What's changing
Anglia Square, the market revamp, bus reshuffles, Carrow Works and the 2028 council shake-up — where each stands, with honest dates.
Norwich is mid-change: a £350 million rebuild at Anglia Square, a market decision due this month, a bus network that keeps reshuffling, the region's biggest brownfield changing hands, and the biggest council shake-up since 1974 arriving in 2028. This board says where each one stands, with the honest dates.
Anglia Square redevelopment
In force nowDemolition under way — Magdalen Street reopened 9 March 2026 after a six-week closure, with works continuing around the site.
A £350 million rebuild of the 1960s shopping centre and its surroundings: over 1,100 new homes (at least half affordable in the first two phases), shops, workspaces and a container village near Magdalen Street, backed by a £34 million Homes England grant and Aviva Capital Partners.
For day-to-day life the works mean intermittent road and bus-stop closures around Magdalen Street, Edward Street and Magpie Road — the February 2026 closures were the first big round, and construction of phase one follows the demolition. Check the project page or First Bus updates before relying on an old route through the area.
Bus network changes
In force nowFirst Bus changed Norwich services on 4 January and 12 April 2026 — the third reshuffle in under a year.
Norwich's bus network keeps being re-cut: route changes in August 2025, January 2026 and April 2026 mean printed timetables and remembered departure times go stale fast. No single free feed lists every change across operators.
First publishes upcoming changes on its planned-changes page; travelnorfolk.co.uk carries disruptions across all operators (First, Konectbus, Simonds). If your route crosses Anglia Square, see the redevelopment card above too.
Norwich Market revamp
ComingConsultation closed 4 January 2026; the council's decision on the design is expected in June 2026.

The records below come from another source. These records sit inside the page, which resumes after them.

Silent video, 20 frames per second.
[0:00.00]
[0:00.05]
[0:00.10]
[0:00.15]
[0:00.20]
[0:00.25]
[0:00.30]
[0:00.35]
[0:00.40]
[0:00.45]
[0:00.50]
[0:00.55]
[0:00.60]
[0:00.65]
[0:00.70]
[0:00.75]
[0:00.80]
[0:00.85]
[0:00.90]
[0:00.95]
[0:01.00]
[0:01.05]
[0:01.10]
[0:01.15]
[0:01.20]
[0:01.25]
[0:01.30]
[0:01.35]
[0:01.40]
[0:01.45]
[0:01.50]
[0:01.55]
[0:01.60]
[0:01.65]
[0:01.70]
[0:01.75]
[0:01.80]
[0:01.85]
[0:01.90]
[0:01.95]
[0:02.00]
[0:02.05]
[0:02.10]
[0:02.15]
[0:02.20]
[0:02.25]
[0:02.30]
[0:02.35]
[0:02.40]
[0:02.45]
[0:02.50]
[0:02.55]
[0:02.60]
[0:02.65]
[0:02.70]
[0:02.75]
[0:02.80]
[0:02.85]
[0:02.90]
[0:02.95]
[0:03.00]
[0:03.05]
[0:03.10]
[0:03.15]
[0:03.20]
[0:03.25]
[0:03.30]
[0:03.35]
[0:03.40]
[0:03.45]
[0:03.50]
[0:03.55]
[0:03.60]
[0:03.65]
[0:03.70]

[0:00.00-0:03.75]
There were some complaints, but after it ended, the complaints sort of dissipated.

The council proposes new aisle canopies, better lighting and security, and trader storage in the Undercroft. Over 3,500 people responded to the winter consultation — the council's largest single-theme consultation to date — and the council reports strong support, though some traders have publicly objected that the plan overlooks their concerns.
The market trades as normal meanwhile: Monday to Saturday, 8:30am to 5:30pm on Gentleman's Walk. Any rebuild would change the layout over the next few years, not overnight.

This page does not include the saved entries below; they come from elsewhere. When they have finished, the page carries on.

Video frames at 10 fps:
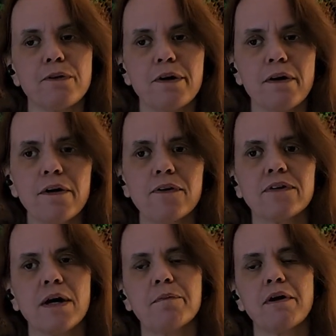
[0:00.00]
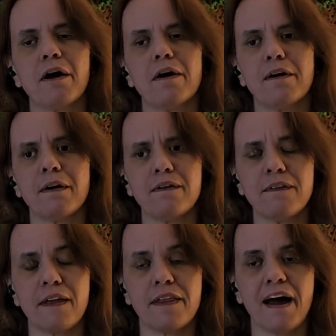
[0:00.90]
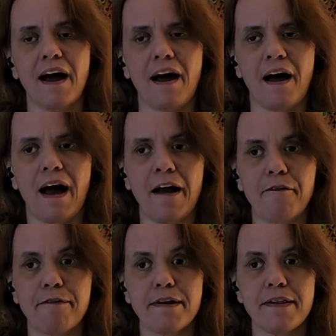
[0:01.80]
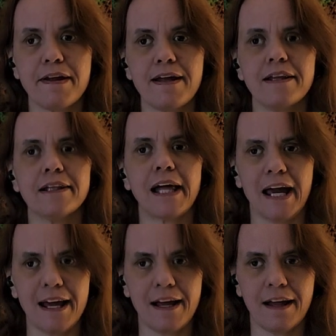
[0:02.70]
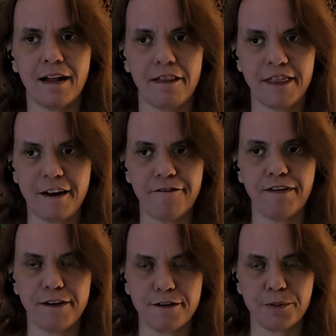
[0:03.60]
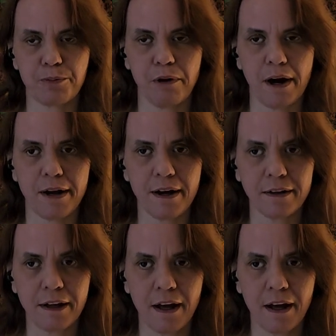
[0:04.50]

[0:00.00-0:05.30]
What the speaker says: There are some yarns that I really like the finished product,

Carrow Works and East Norwich regeneration
ComingHomes England bought the 17-hectare former Colman's site in March 2026; a design team is now being sought.
The former Colman's mustard and Robinsons squash factory — the East of England's largest brownfield site — is now in public hands. It anchors the East Norwich Regeneration Area, earmarked for more than 3,500 homes and new riverside public access, with the site's heritage buildings to be kept.
This is the planning stage: nothing is being built yet, and the first visible work is the design competition. Expect years, not months.
Greater Norwich unitary council
ComingConfirmed by government on 25 March 2026 — shadow elections May 2027, the new council takes over on 1 April 2028.
Norfolk's two-tier system ends in April 2028. The county's councils are replaced by three unitaries — East Norfolk, West Norfolk and Greater Norwich — and Greater Norwich covers the current city plus 19 Broadland and 16 South Norfolk parishes, about 290,000 people with 63 councillors.
Until then nothing changes day to day: the city council still handles bins, housing and council tax, the county council still handles roads, schools and social care. The first thing residents will actually do is vote in the shadow elections in May 2027.
Summer 2026 drought watch
In force nowNo hosepipe ban in the Anglian Water region as of 12 June 2026 — but East Anglia carries England's highest drought risk this summer.
East Anglia is the driest region in the UK, and the Environment Agency rates this region's summer 2026 drought risk as high, with much of England still in formal drought status from 2025. Anglian Water has not announced restrictions here.
Any ban would be announced on Anglian Water's website and social channels, and can come at short notice — check there before relying on this card.
What changes next
June 2026
Market revamp decision expected
The city council is due to decide on the market design after the winter consultation.
May 2027
Shadow elections for Greater Norwich
Voters elect the councillors who will run the new unitary council, for a first term of five years.
1 April 2028
The two-council system ends
Norwich City Council and Norfolk County Council dissolve into the Greater Norwich unitary — one council for bins, roads, schools and housing alike.